[RECORD EXCERPTS]
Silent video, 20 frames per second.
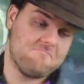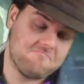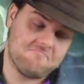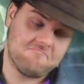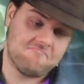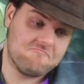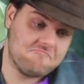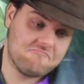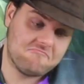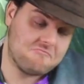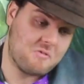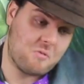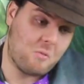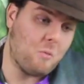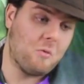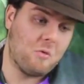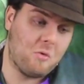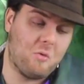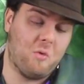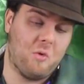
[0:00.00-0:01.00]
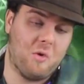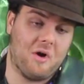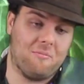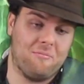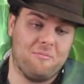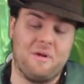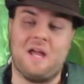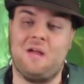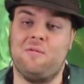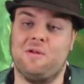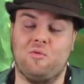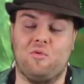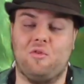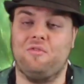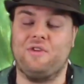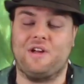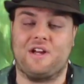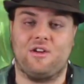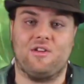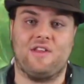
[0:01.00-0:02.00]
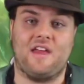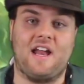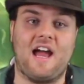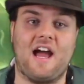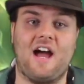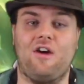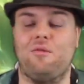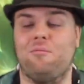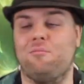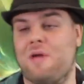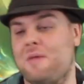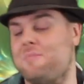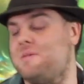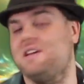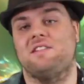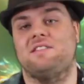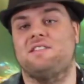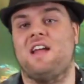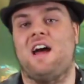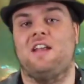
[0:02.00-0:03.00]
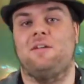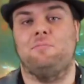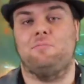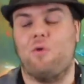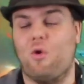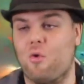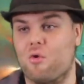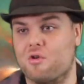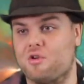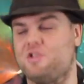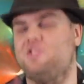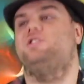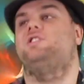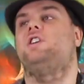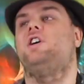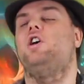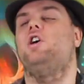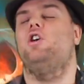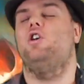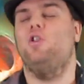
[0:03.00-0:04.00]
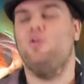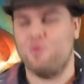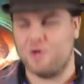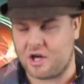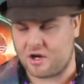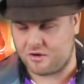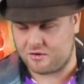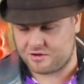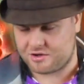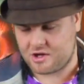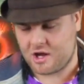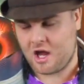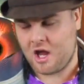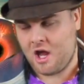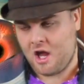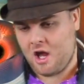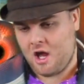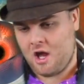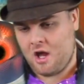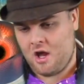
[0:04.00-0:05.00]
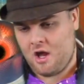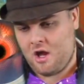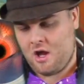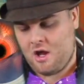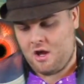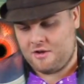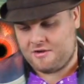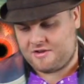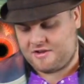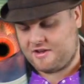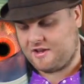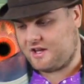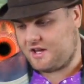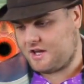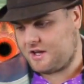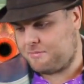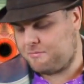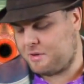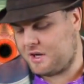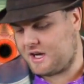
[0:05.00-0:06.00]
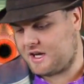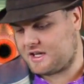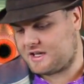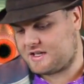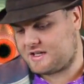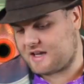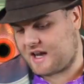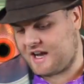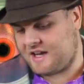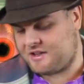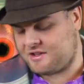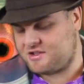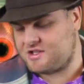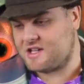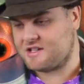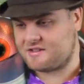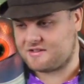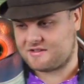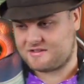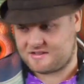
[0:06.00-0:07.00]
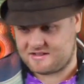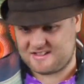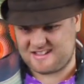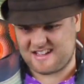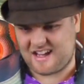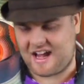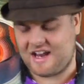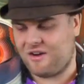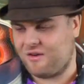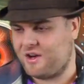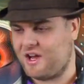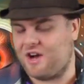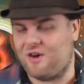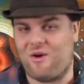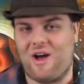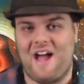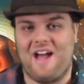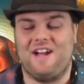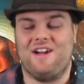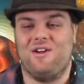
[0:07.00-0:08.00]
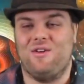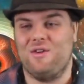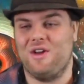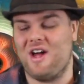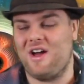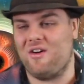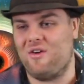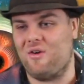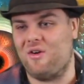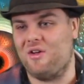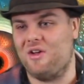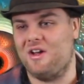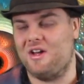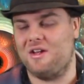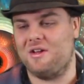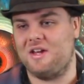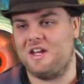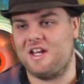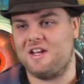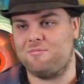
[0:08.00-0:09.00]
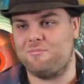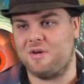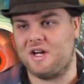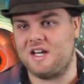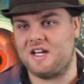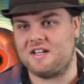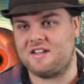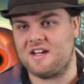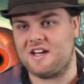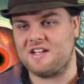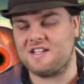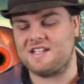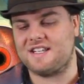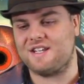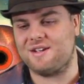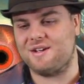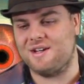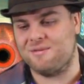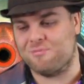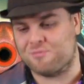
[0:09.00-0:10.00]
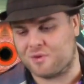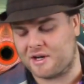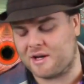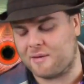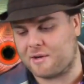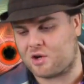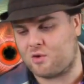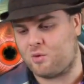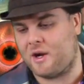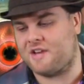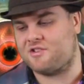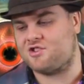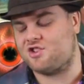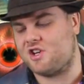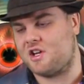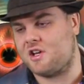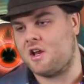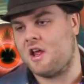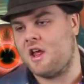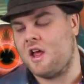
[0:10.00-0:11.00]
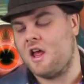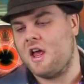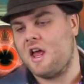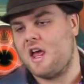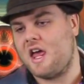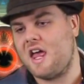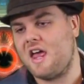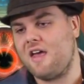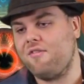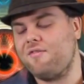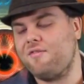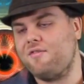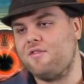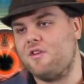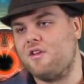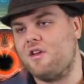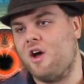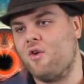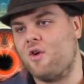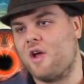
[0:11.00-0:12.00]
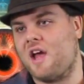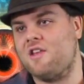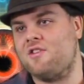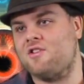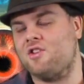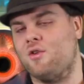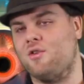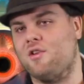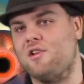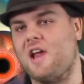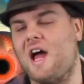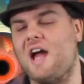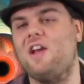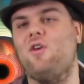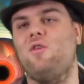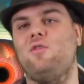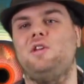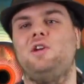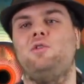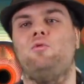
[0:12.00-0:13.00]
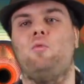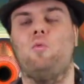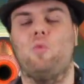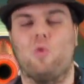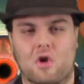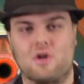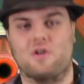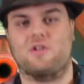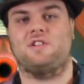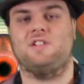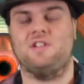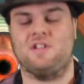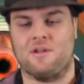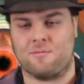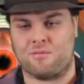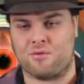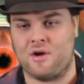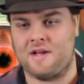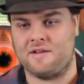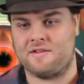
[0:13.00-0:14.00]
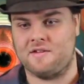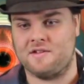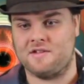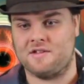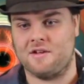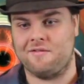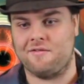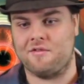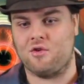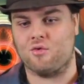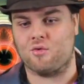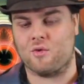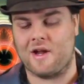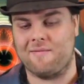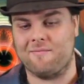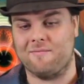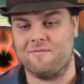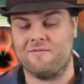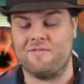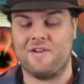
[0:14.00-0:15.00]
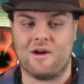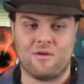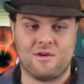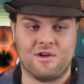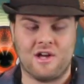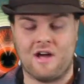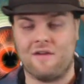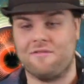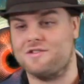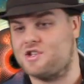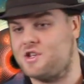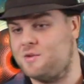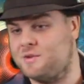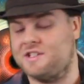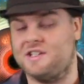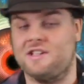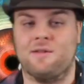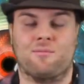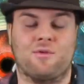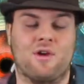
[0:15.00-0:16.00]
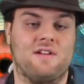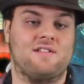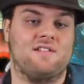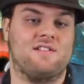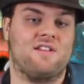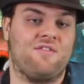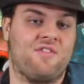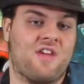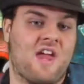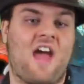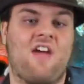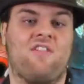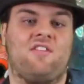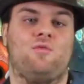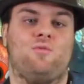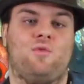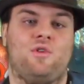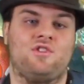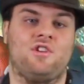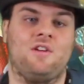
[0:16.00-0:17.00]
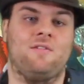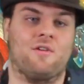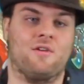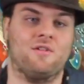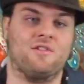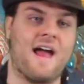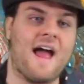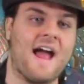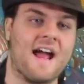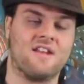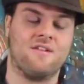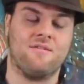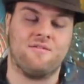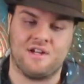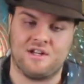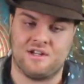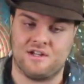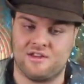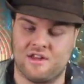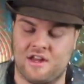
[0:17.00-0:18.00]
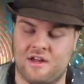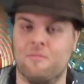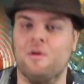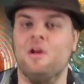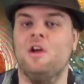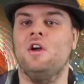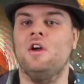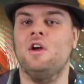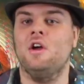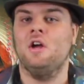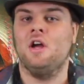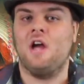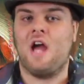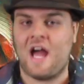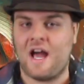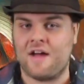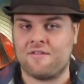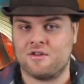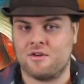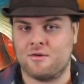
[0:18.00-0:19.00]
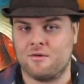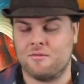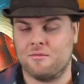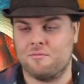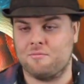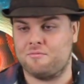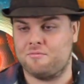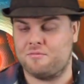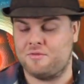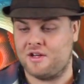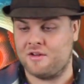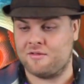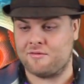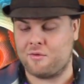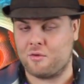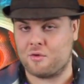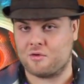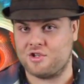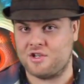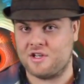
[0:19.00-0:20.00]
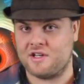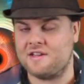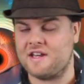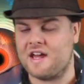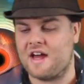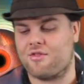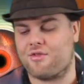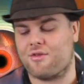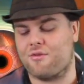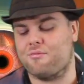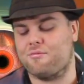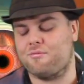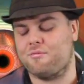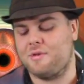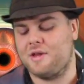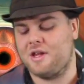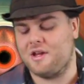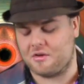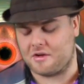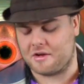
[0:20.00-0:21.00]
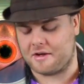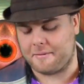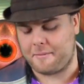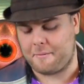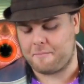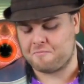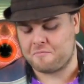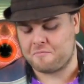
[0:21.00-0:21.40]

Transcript: Mm, maybe we'll figure that out. Maybe it's not important. Who knows? So, but I just, I don't know. I don't know. Uh, it, but it does bring up a question. If Okay, so the light only works in the presence of Grimm. Fair enough, she was in the presence of Kevin when she first activated them after the unfortunate death of Pyrrha.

[WORK REQUIRED]
Where pictures appear, omit them, and transcribe exactly, with nothing else, the lines from the line with "[0:18.00-0:19.00]" through the final line of the records above, both ends included.

[RESPONSE AREA]
[0:18.00-0:19.00]
[0:19.00-0:20.00]
[0:20.00-0:21.00]
[0:21.00-0:21.40]

Transcript: Mm, maybe we'll figure that out. Maybe it's not important. Who knows? So, but I just, I don't know. I don't know. Uh, it, but it does bring up a question. If Okay, so the light only works in the presence of Grimm. Fair enough, she was in the presence of Kevin when she first activated them after the unfortunate death of Pyrrha.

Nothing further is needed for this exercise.